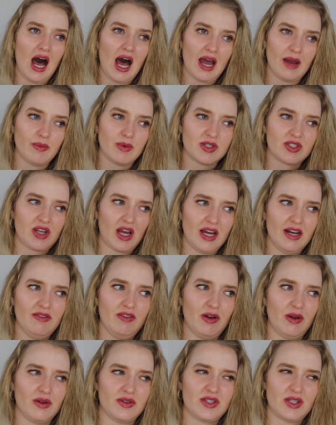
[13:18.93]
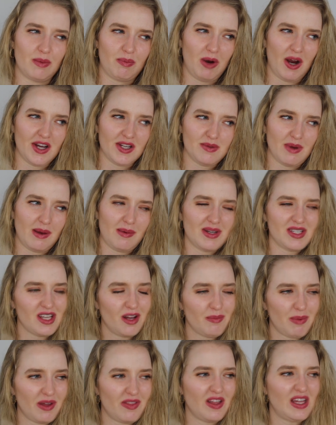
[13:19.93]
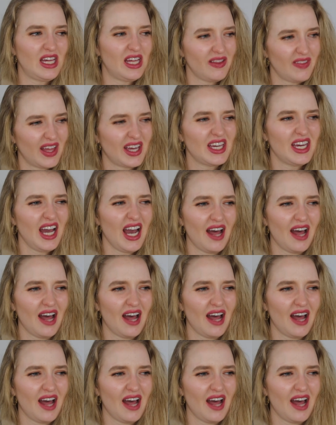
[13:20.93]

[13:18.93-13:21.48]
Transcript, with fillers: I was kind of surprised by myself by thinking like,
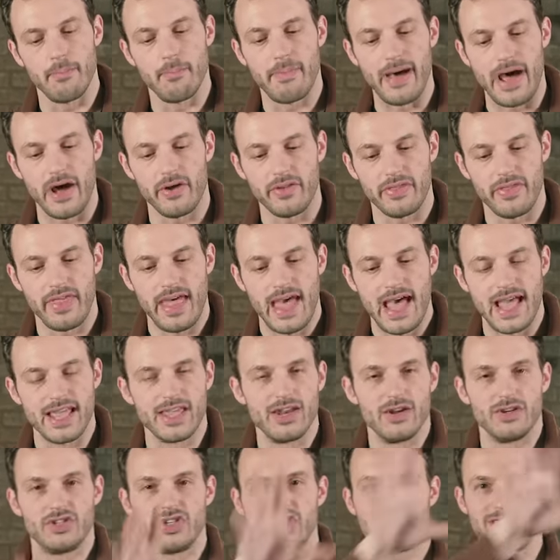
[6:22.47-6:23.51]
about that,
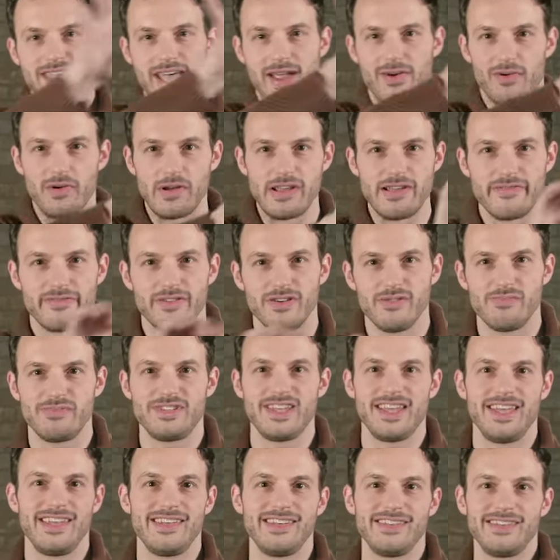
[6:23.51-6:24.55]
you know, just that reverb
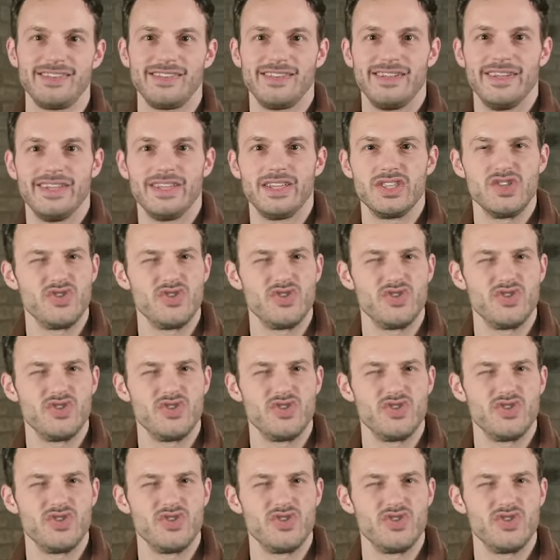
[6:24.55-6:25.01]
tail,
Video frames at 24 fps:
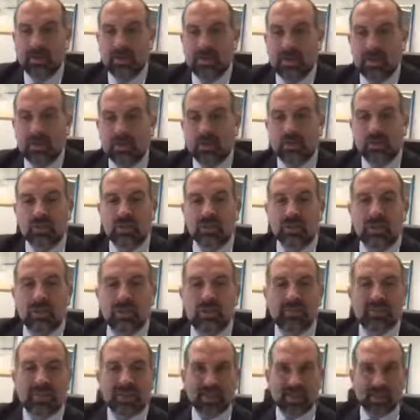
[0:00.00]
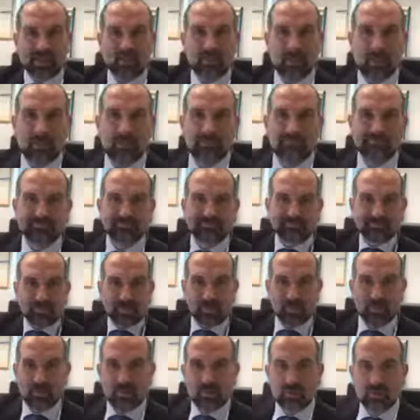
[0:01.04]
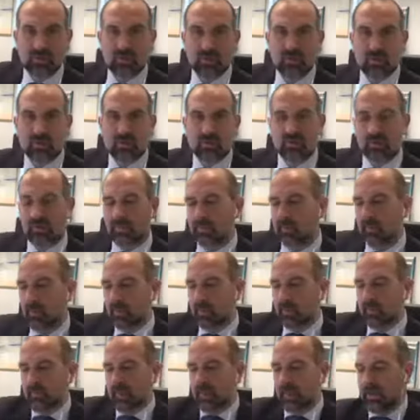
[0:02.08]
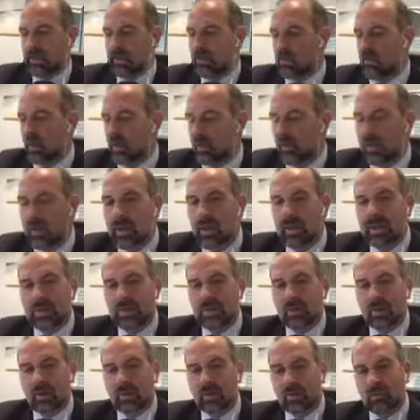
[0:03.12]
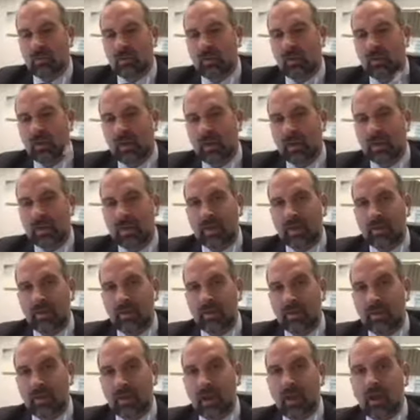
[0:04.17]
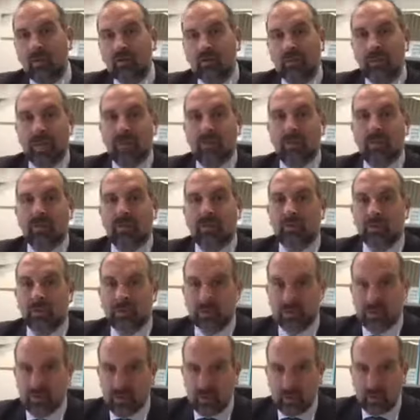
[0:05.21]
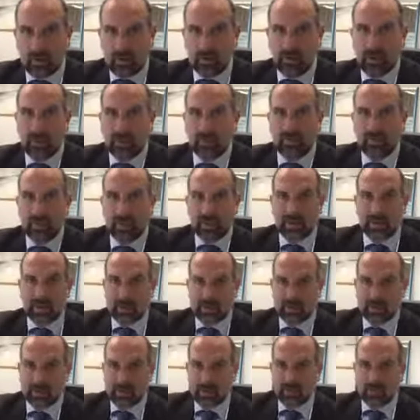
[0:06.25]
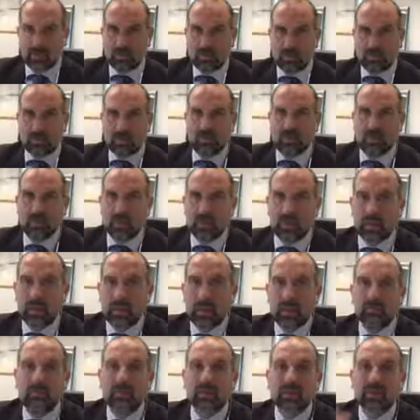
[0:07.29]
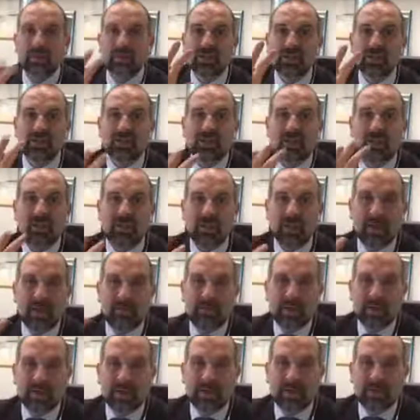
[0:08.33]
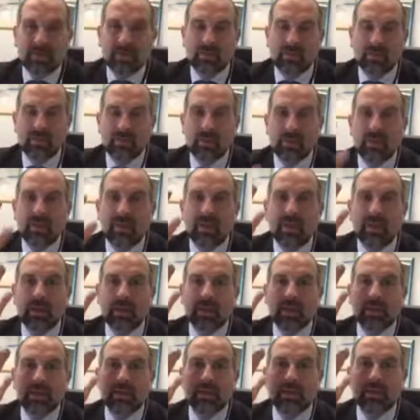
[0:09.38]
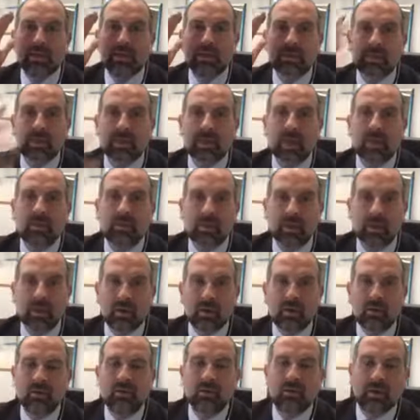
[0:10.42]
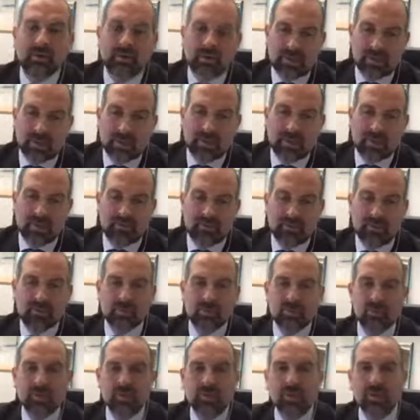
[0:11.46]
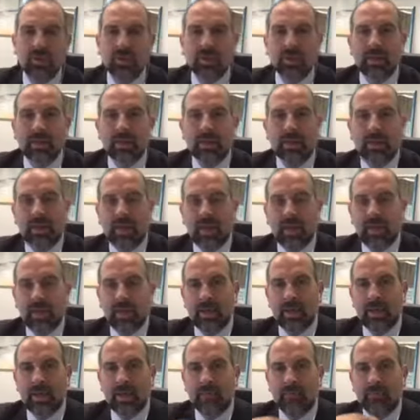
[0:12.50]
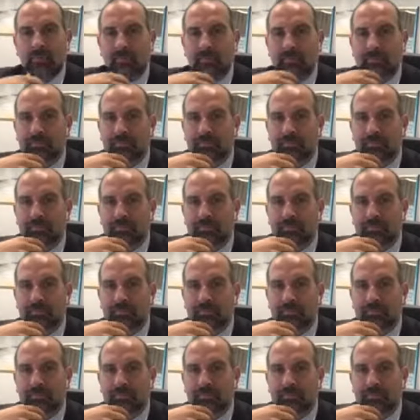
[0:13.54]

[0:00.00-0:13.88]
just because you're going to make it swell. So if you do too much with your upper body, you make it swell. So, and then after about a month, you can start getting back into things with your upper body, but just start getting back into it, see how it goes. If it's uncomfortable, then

TASK ITEM. Print the full listing again exactly, and drop every image from it.

ANSWER.
[13:18.93]
[13:19.93]
[13:20.93]

[13:18.93-13:21.48]
Transcript, with fillers: I was kind of surprised by myself by thinking like,
[6:22.47-6:23.51]
about that,
[6:23.51-6:24.55]
you know, just that reverb
[6:24.55-6:25.01]
tail,
Video frames at 24 fps:
[0:00.00]
[0:01.04]
[0:02.08]
[0:03.12]
[0:04.17]
[0:05.21]
[0:06.25]
[0:07.29]
[0:08.33]
[0:09.38]
[0:10.42]
[0:11.46]
[0:12.50]
[0:13.54]

[0:00.00-0:13.88]
just because you're going to make it swell. So if you do too much with your upper body, you make it swell. So, and then after about a month, you can start getting back into things with your upper body, but just start getting back into it, see how it goes. If it's uncomfortable, then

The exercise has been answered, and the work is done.